Sembra facile cazzeggiare sul palcoscenico in uno show “a due piazze”. Sembra facile passare dalla parodia dei due Papi – l’argentino in carica e il tedesco emerito, come fossero Sandra e Raimondo – agli standard dei crooner americani, dal numero del “rumorista” a quello dell’amarcord del vecchio, buon teatro d’autore e di regia dove entrambi sono nati e che hanno per lungo tempo bazzicato. Sembra facile farlo con la levità di due amici di vecchia data, 71enne l’uno e alle soglie dei 67 l’altro, in vena di giovanile goliardia che si ritrovano dopo tre lustri, durante i quali ognuno ha preso una sua strada, a sentire ogni sera, da un camerino vicino all’altro, il “chi è di scena”.

L’inizio è noto e ha assicurato a Tullio Solenghi e a Massimo Lopez (in cartellone fino al 1 dicembre al Teatro Al Massimo) una certificazione di “virtuosi” che ormai è rarità. E l’inizio si chiama Stabile di Genova, tra gli anni ’60 e ’70 meravigliosa palestra di attori e registi sotto l’occhio vigile e severo di quel mago del teatro immaginato, pensato e prodotto che rispondeva al nome di Ivo Chiesa. Nobili lombi artistici, dunque, come quelli che ha avuto anche Anna Marchesini (alla “Silvio D’Amico”, lei) che per anni è stata la loro compagna-amica-sorella in quel Trio che spopolò in tv e sulla scena.

Solenghi da Genova e Lopez da Ascoli. Fanno anche qualche spettacolo insieme, all’ombra della Lanterna, lo stesso regista nei due rispettivi debutti (lo Squarzina di «Madre Courage» e de «Il fu Mattia Pascal») ma poi verranno Costa, Ronconi, Cecchi. Niente male, come esordi. Però c’è quello spirito un po’ furfante, quella voglia di empatia immediata, quell’estro comico (una comicità moderna, ritmo sincopato, profluvio di nonsense) che dopo poche stagioni – seconda metà anni ’70 – li faranno virare verso il varietà televisivo e radiofonico.

La storia più famosa è quella del Trio, dell’incontro con Anna Marchesini agli inizi degli anni ’80, un sodalizio d’arte e di vita che durerà oltre un quindicennio: una popolarità clamorosa. Saranno i Sanremo, le «Domenica in», i «Fantastico», con le parodie sia della televisione stessa e dei suoi personaggi di culto che della società e delle sue figurette, ma anche della politica nostrana e internazionale (spesso caricature temerarie: quella dell’ayatollah Khomeyni, ad esempio, che farà squillare per giorni i telefoni tra l’ambasciata iraniana e il settimo piano Rai a viale Mazzini, o quella, anch’essa non sempre graditissima, dei reali inglesi). Sarà la grande avventura a puntate dell’irridente rilettura dei «Promessi sposi». Saranno gli spettacoli teatrali, con teniture e tournée lunghissime e platee stracolme (e un pubblico che ripete come un mantra per mesi le battute più fulminanti). Il tutto saldamente fondato su un bagaglio d’esperienze sceniche che proprio perché maturate nella tradizione rivoltano questa come un guanto, ne canzonano la rigidità delle regole, ne stravolgono la forma, ne rivisitano formule e contenuti.

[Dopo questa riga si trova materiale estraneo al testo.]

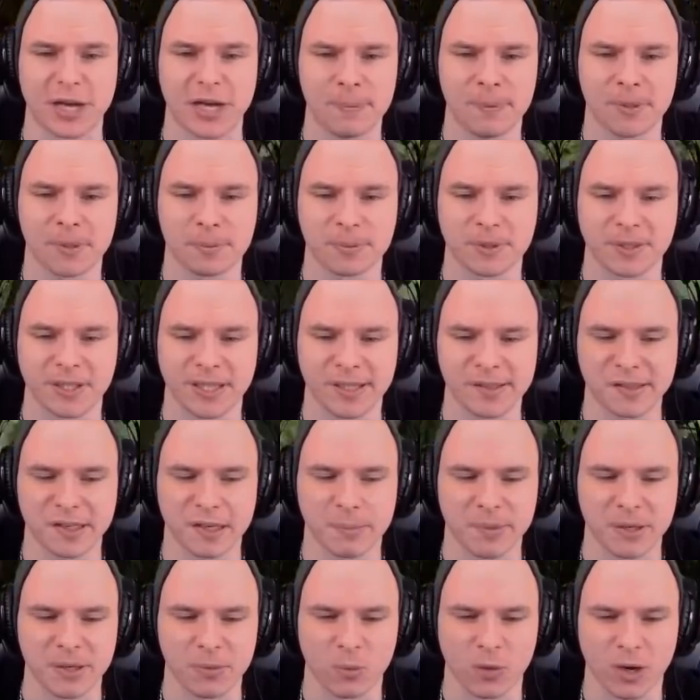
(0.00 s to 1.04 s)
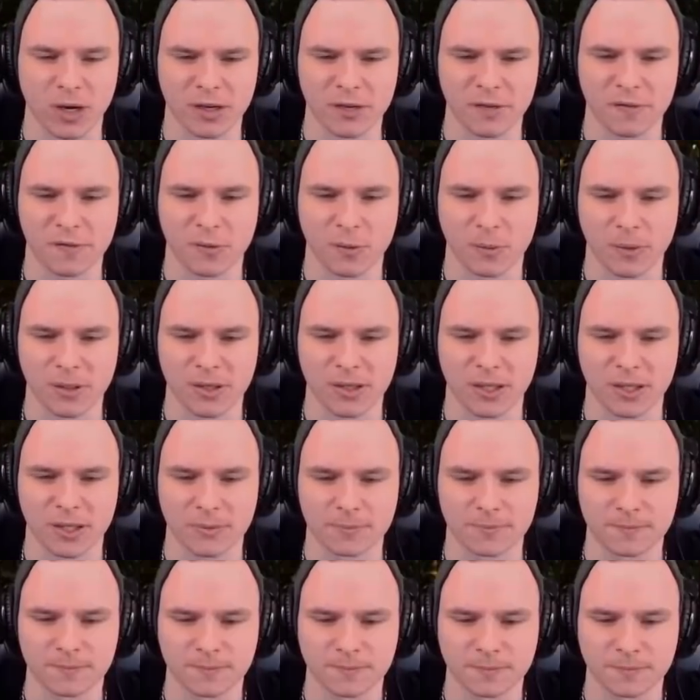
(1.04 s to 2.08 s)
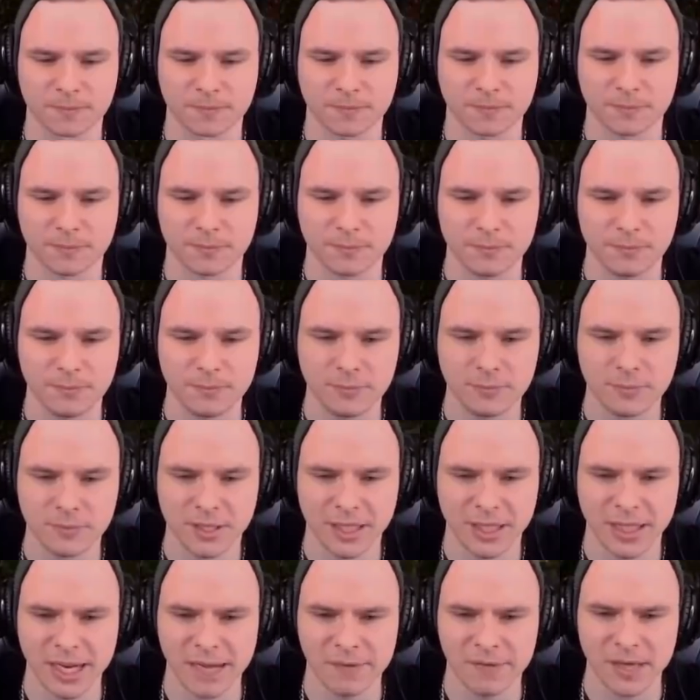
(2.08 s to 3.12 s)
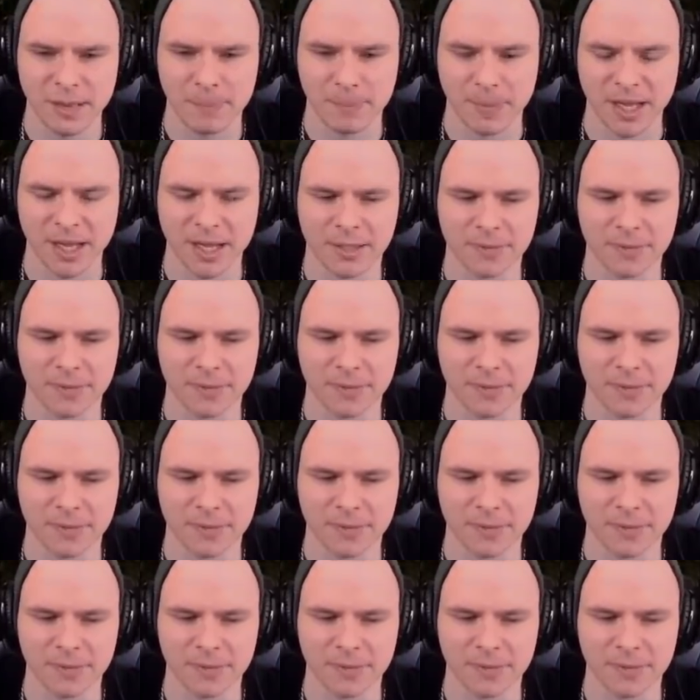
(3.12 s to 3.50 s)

please? That'd be wonderful, wouldn't it? Can I have that back?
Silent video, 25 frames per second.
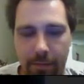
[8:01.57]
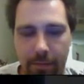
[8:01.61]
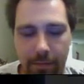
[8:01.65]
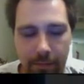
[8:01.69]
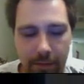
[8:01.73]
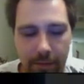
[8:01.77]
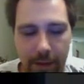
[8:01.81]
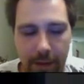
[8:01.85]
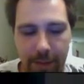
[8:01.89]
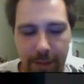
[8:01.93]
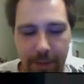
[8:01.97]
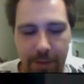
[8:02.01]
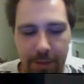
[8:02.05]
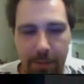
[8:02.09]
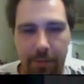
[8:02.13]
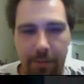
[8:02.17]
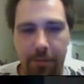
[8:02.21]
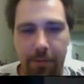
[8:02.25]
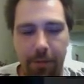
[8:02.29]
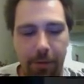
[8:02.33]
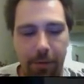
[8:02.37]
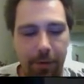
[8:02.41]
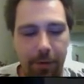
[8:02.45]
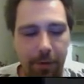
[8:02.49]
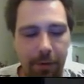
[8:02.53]
I must be
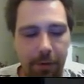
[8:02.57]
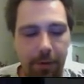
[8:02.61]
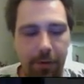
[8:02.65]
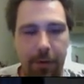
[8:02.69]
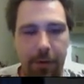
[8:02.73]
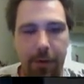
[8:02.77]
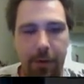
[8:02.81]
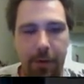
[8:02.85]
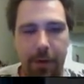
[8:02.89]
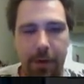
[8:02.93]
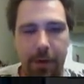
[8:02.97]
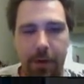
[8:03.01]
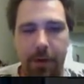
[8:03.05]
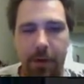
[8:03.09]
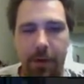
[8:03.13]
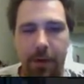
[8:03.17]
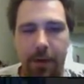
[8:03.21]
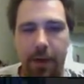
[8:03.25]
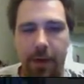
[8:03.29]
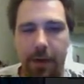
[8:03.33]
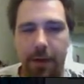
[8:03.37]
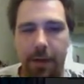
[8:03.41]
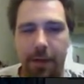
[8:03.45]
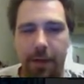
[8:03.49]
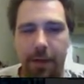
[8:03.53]
full.
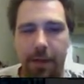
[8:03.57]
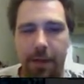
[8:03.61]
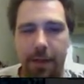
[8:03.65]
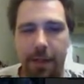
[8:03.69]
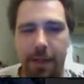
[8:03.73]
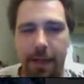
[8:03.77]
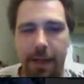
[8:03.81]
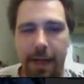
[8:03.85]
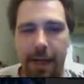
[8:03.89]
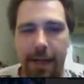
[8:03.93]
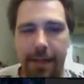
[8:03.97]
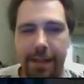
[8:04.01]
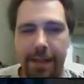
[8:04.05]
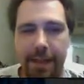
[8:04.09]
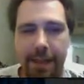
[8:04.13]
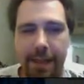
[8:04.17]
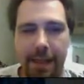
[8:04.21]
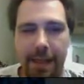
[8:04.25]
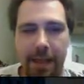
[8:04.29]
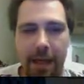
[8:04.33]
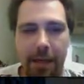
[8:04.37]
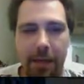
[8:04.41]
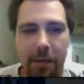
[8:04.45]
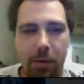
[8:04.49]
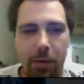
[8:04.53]
Uh, you see, guys, I,
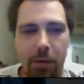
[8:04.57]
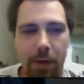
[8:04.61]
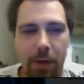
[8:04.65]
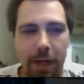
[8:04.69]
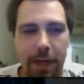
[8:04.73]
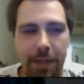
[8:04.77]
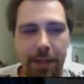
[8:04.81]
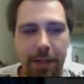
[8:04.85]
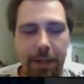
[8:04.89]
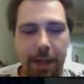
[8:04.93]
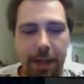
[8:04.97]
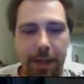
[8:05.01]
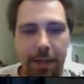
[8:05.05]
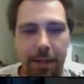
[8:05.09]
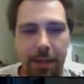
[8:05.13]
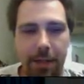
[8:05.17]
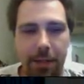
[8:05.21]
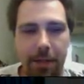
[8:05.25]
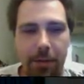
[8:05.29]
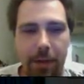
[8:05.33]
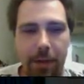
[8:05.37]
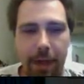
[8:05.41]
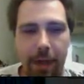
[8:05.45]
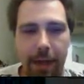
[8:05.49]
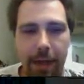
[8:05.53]
I know you guys hear that
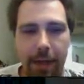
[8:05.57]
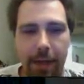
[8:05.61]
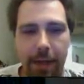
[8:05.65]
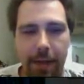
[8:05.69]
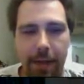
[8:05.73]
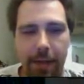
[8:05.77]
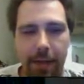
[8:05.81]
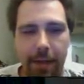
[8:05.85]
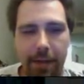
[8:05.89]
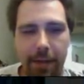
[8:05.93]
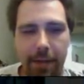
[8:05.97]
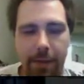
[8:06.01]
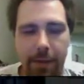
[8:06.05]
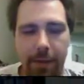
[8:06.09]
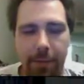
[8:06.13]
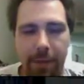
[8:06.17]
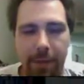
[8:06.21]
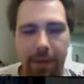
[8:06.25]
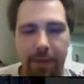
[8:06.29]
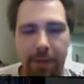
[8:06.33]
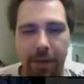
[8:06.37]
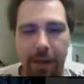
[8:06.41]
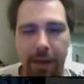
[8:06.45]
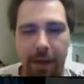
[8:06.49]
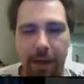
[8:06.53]
too, right? I'm
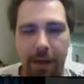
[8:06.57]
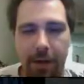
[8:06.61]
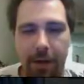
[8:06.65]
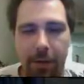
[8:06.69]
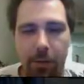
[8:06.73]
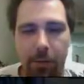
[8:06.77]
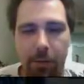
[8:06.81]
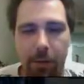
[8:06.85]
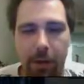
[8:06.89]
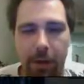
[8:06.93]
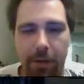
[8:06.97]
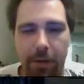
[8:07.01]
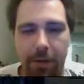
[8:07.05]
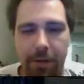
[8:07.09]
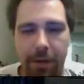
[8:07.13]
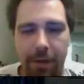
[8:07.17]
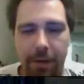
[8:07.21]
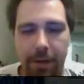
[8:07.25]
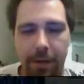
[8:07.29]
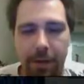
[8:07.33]
definitely hearing wolves.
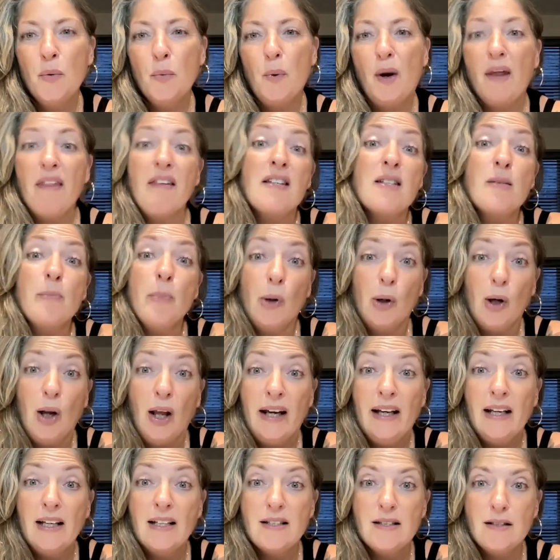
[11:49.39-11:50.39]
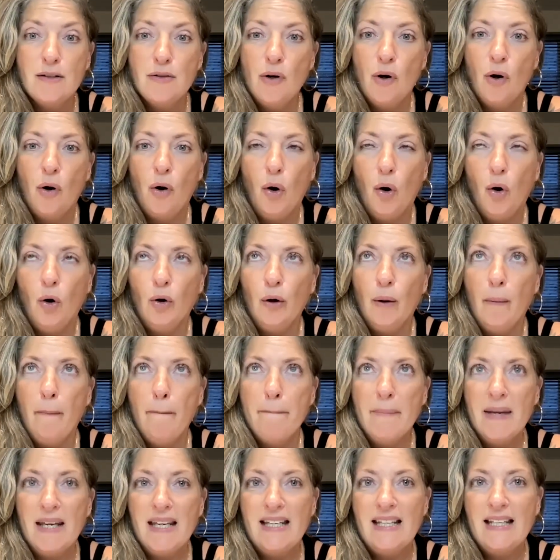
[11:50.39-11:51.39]
where the spotlight is not
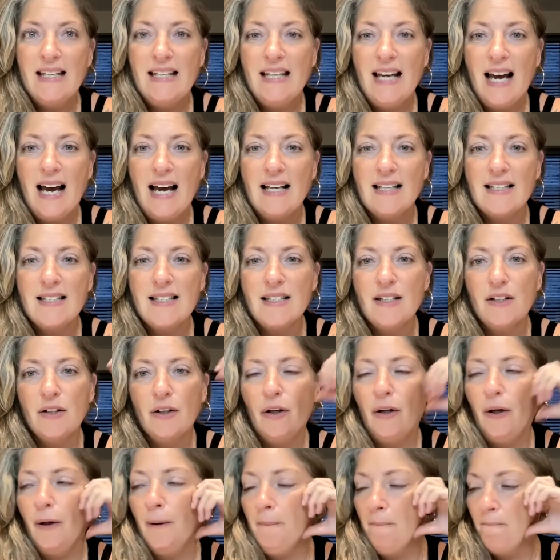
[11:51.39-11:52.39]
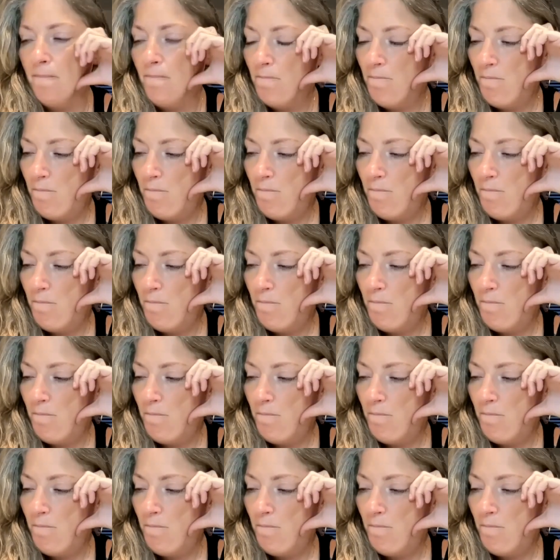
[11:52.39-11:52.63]
on me as the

Come finisce si sa, ognuno poi va per la propria strada. Che tra scrittura personale, nuovi copioni e registi ed intrattenimento, torna a identificarsi sempre tra un proscenio e una platea. La malattia della Marchesini, il ritorno in tv per celebrare i venticinque anni dalla fondazione del Trio (quasi un prima che sia troppo tardi con quel tardi che arriva con la morte dell’attrice pochi anni dopo), la complessa elaborazione di quel lutto, ancora esperienze individuali e, da due stagioni, la “reunion”, in duo.

Il «Massimo Lopez e Tullio Solenghi Show» è il compendio di queste due storie (e in parte tre: Anna viene ricordata sera per sera con un applauso pari alla nostalgia che il pubblico prova per lei), senza pensieri grigi però, senza quelle ubbie che si depositano inevitabilmente sul fondo degli amarcord e laddove il rimpianto affiora, com’è fisiologico in un’età di bilanci, viene subito gentilmente accompagnato alla porta semmai dovesse tracimare. Resta la ribalda voglia di divertirsi di due ex ragazzi che si intestardirono a giocare il gioco più serio del mondo, mezzo secolo fa, tra un carruggio e una focaccia di Recco.